About this exercise - Repeat every record word for word and omit the images.

* * *

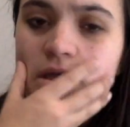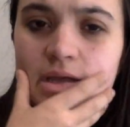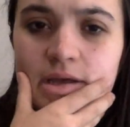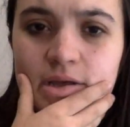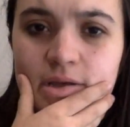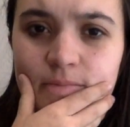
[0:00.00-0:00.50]

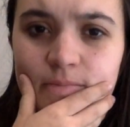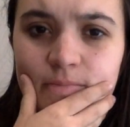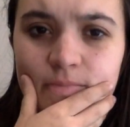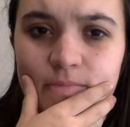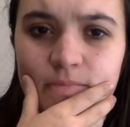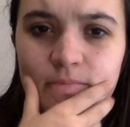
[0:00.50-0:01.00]

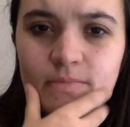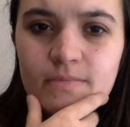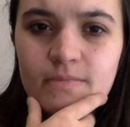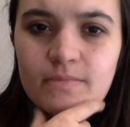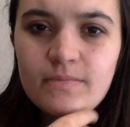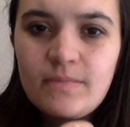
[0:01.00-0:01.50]

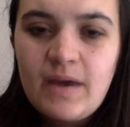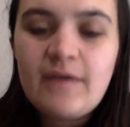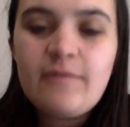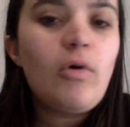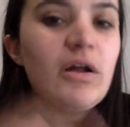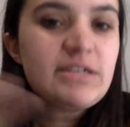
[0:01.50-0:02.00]
I've
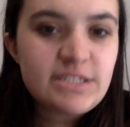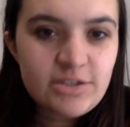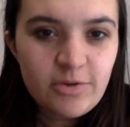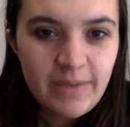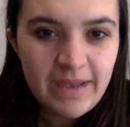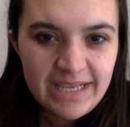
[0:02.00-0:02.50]
watched so
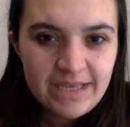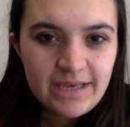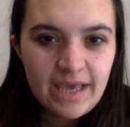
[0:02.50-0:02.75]
many,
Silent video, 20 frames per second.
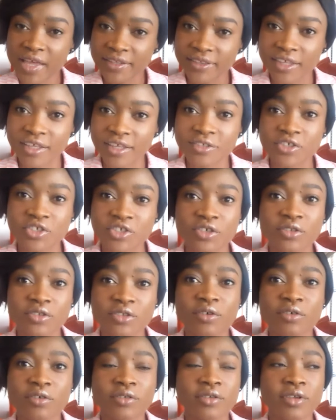attention
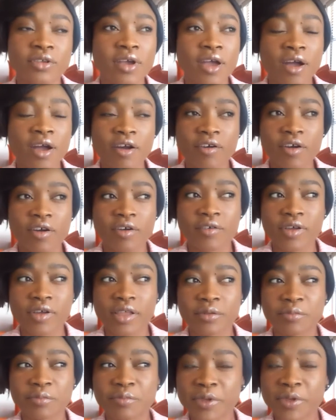on...
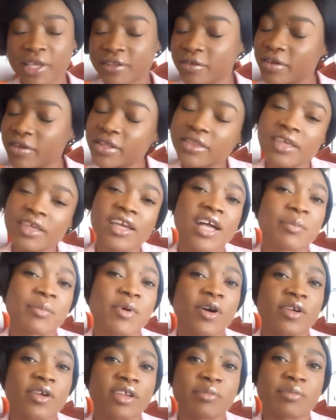really think
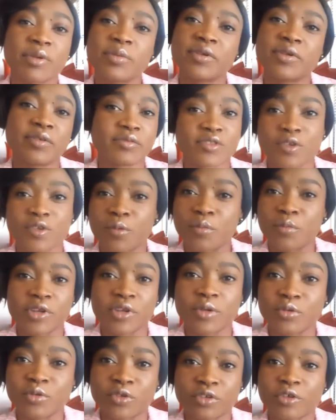about it. Maybe somebody
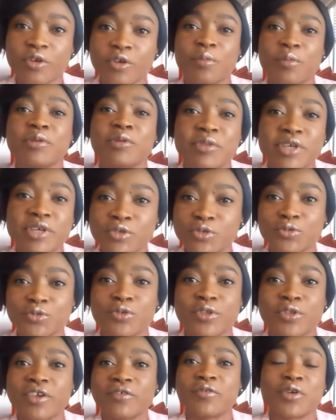will not compliment you
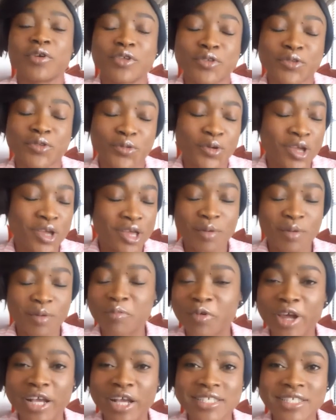today for you to
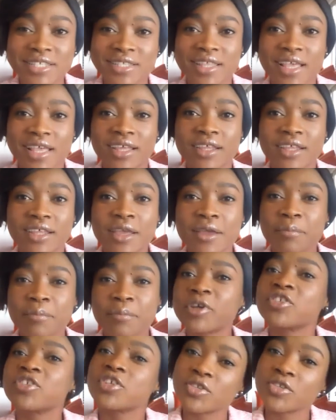practice that.
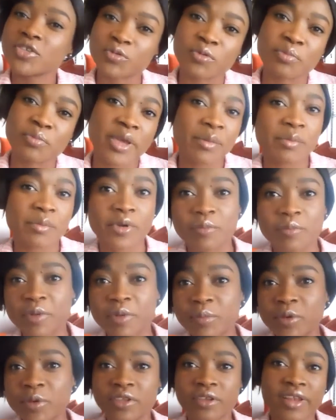But just remember,
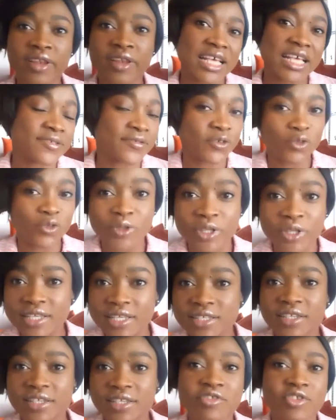maybe in the last few days,
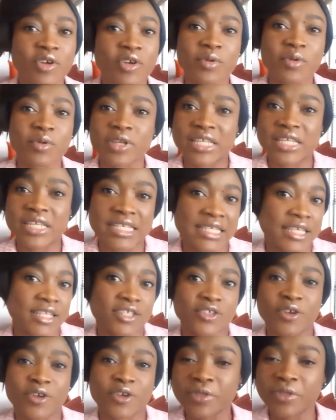if somebody said
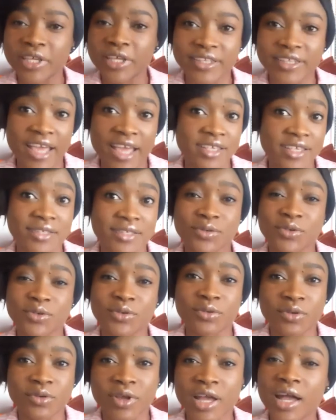something nice to you,
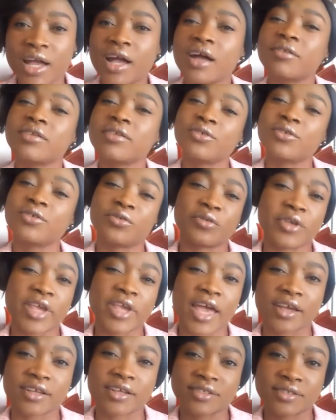how did you
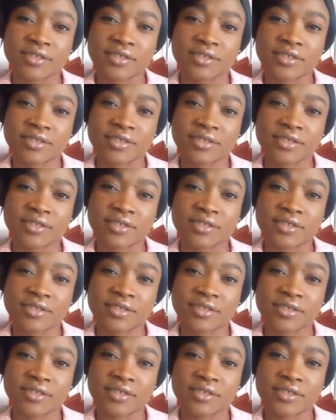react?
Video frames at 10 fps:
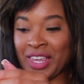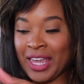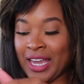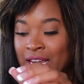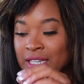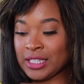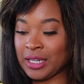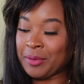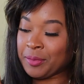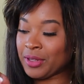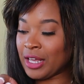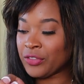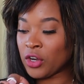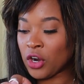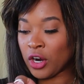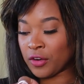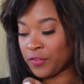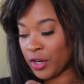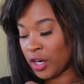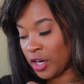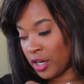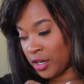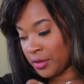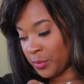And let me pull out the card for her.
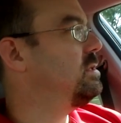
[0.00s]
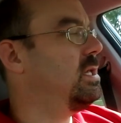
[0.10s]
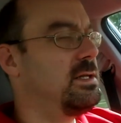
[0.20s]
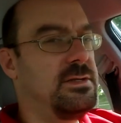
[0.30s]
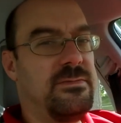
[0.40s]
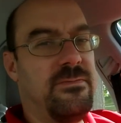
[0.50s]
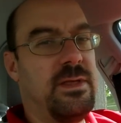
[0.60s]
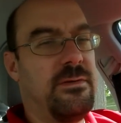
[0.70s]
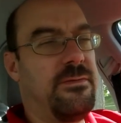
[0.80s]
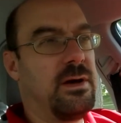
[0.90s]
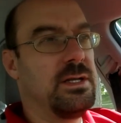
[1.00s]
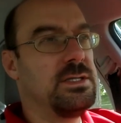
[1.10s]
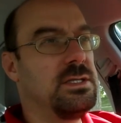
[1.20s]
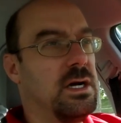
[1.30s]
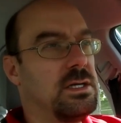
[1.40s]
That's, that fucking
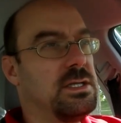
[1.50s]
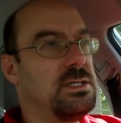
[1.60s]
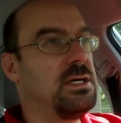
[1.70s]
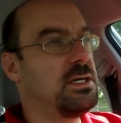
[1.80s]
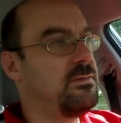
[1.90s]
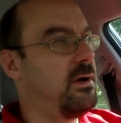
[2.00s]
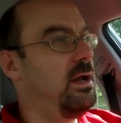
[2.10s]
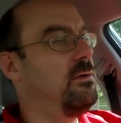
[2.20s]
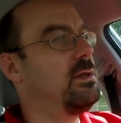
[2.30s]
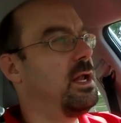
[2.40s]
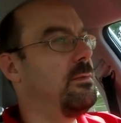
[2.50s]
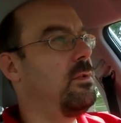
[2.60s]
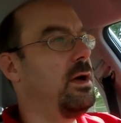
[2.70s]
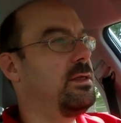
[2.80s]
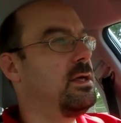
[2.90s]
sucks. It sucks for anyone that I'm
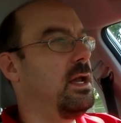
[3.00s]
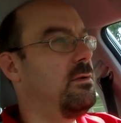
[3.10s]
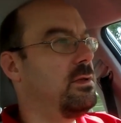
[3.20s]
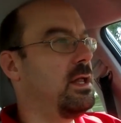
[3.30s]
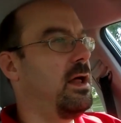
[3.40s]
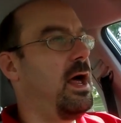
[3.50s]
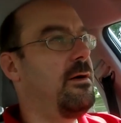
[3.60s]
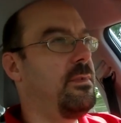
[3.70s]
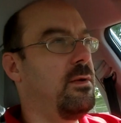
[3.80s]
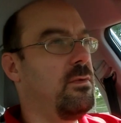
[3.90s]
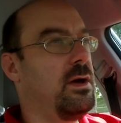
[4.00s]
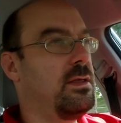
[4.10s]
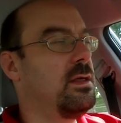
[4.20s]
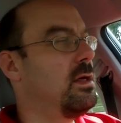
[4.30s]
with, anyone that I have been with.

* * *

Task response -
[0:00.00-0:00.50]

[0:00.50-0:01.00]

[0:01.00-0:01.50]

[0:01.50-0:02.00]
I've
[0:02.00-0:02.50]
watched so
[0:02.50-0:02.75]
many,
Silent video, 20 frames per second.
attention
on...
really think
about it. Maybe somebody
will not compliment you
today for you to
practice that.
But just remember,
maybe in the last few days,
if somebody said
something nice to you,
how did you
react?
Video frames at 10 fps:
And let me pull out the card for her.
[0.00s]
[0.10s]
[0.20s]
[0.30s]
[0.40s]
[0.50s]
[0.60s]
[0.70s]
[0.80s]
[0.90s]
[1.00s]
[1.10s]
[1.20s]
[1.30s]
[1.40s]
That's, that fucking
[1.50s]
[1.60s]
[1.70s]
[1.80s]
[1.90s]
[2.00s]
[2.10s]
[2.20s]
[2.30s]
[2.40s]
[2.50s]
[2.60s]
[2.70s]
[2.80s]
[2.90s]
sucks. It sucks for anyone that I'm
[3.00s]
[3.10s]
[3.20s]
[3.30s]
[3.40s]
[3.50s]
[3.60s]
[3.70s]
[3.80s]
[3.90s]
[4.00s]
[4.10s]
[4.20s]
[4.30s]
with, anyone that I have been with.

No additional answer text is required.